▸ **What needs to be done**
Consider the listing below. Extract exactly the lines from the line containing "[00:00:01.50]" to the line containing "[00:00:03.20]", both included.

================

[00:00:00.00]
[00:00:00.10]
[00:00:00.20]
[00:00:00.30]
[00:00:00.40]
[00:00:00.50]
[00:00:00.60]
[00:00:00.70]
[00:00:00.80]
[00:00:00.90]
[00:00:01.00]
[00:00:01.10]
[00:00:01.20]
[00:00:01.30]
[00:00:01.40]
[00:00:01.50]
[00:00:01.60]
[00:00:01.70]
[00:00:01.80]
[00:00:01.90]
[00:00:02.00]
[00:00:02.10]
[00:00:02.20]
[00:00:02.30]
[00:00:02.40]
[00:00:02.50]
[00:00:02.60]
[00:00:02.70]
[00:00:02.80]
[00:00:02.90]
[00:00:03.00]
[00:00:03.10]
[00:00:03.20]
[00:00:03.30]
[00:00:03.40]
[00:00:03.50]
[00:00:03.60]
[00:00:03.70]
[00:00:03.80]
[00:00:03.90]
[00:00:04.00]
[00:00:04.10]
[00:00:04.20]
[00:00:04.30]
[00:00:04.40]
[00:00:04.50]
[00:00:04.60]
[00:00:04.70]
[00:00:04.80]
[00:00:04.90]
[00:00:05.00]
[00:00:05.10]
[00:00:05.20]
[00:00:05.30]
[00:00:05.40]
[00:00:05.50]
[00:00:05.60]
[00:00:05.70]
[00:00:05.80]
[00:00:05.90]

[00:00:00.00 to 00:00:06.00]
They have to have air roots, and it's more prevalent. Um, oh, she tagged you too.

================

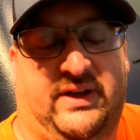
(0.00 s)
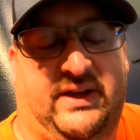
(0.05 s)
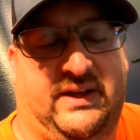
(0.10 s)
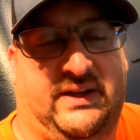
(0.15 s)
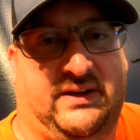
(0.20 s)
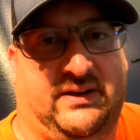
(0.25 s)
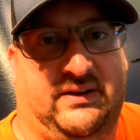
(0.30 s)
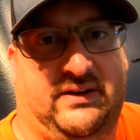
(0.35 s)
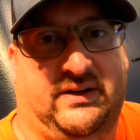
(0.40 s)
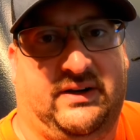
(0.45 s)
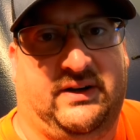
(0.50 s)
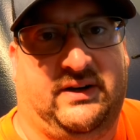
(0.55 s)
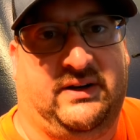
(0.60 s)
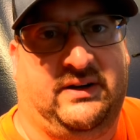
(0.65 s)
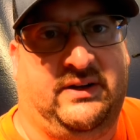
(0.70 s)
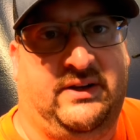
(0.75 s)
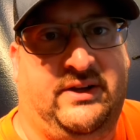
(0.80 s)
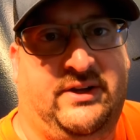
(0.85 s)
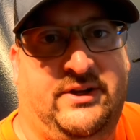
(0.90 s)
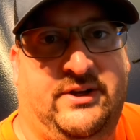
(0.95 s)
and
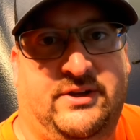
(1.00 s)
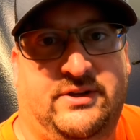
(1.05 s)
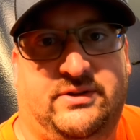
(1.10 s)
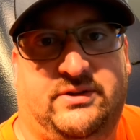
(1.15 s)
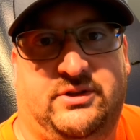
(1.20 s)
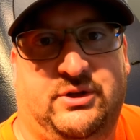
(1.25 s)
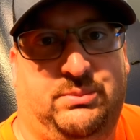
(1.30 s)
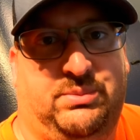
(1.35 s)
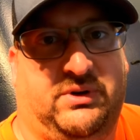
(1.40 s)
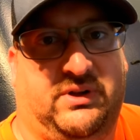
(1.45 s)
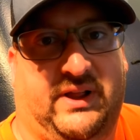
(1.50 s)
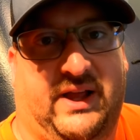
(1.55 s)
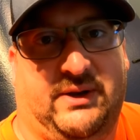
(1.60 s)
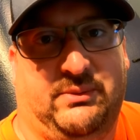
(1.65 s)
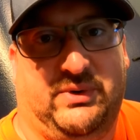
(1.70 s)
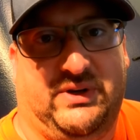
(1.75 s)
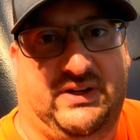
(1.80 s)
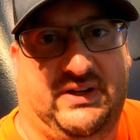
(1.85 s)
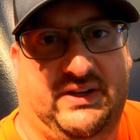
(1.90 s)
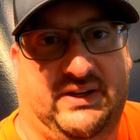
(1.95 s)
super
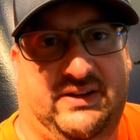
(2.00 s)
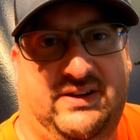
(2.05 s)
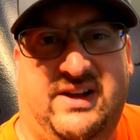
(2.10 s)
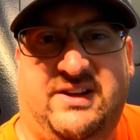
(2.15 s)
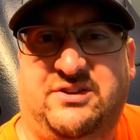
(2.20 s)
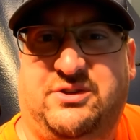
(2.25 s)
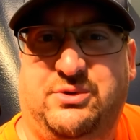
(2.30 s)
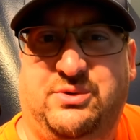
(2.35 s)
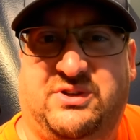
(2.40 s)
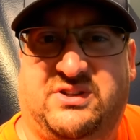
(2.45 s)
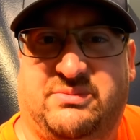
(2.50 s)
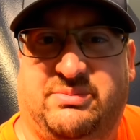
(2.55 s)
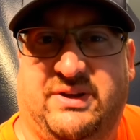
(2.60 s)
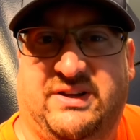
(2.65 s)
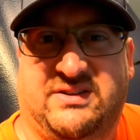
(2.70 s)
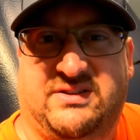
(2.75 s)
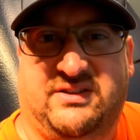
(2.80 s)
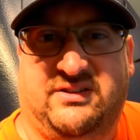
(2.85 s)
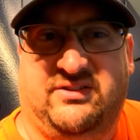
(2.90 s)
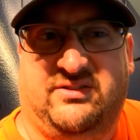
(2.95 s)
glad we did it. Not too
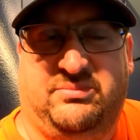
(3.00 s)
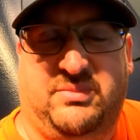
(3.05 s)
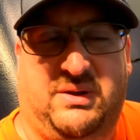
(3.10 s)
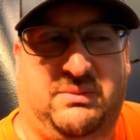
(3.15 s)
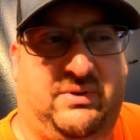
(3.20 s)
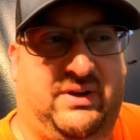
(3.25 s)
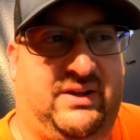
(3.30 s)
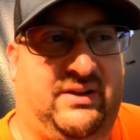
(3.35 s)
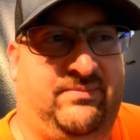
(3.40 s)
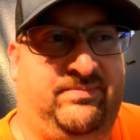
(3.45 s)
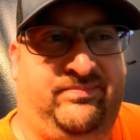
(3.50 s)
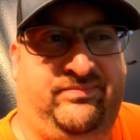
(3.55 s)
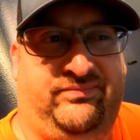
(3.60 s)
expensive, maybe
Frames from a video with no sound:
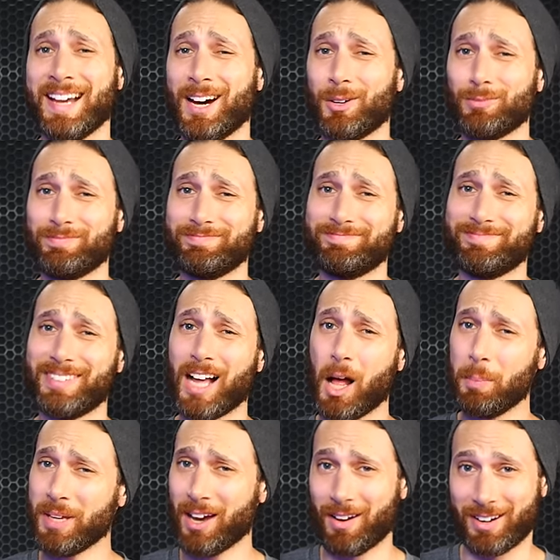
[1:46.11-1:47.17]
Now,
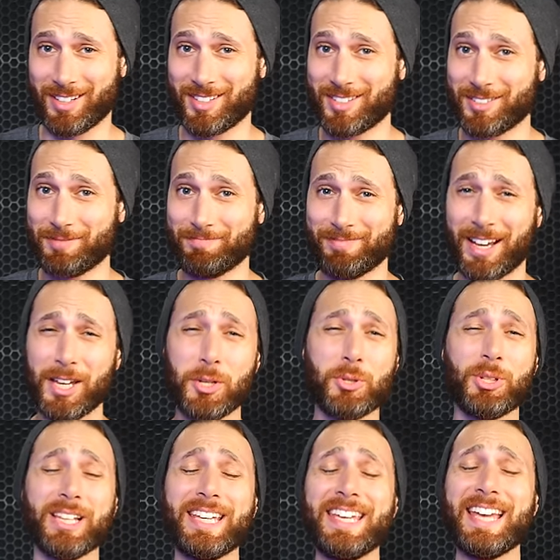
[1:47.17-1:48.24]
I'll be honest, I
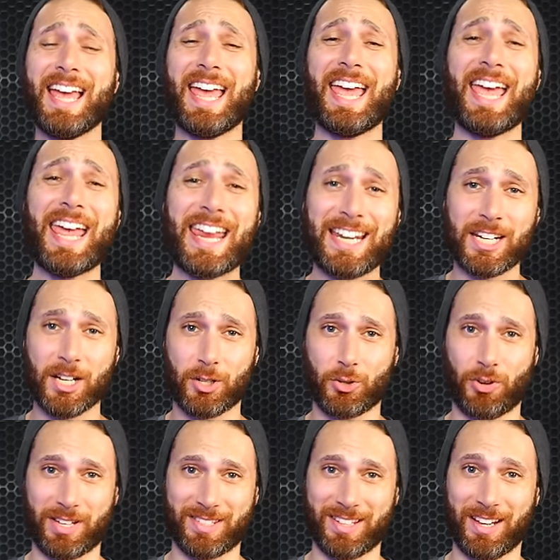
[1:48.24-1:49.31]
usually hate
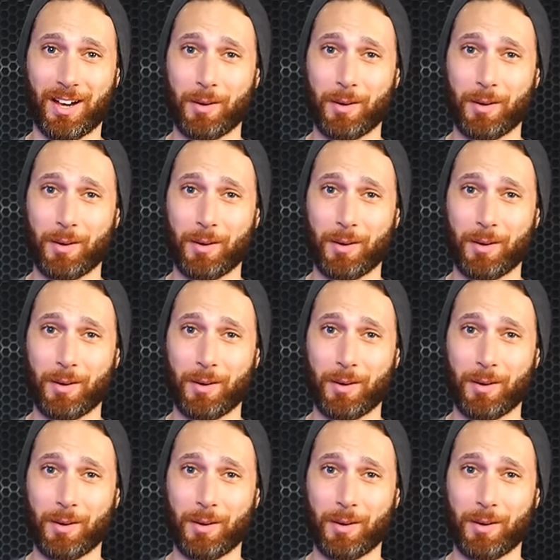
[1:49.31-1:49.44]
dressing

================

▸ **Finished exercise**
[00:00:01.50]
[00:00:01.60]
[00:00:01.70]
[00:00:01.80]
[00:00:01.90]
[00:00:02.00]
[00:00:02.10]
[00:00:02.20]
[00:00:02.30]
[00:00:02.40]
[00:00:02.50]
[00:00:02.60]
[00:00:02.70]
[00:00:02.80]
[00:00:02.90]
[00:00:03.00]
[00:00:03.10]
[00:00:03.20]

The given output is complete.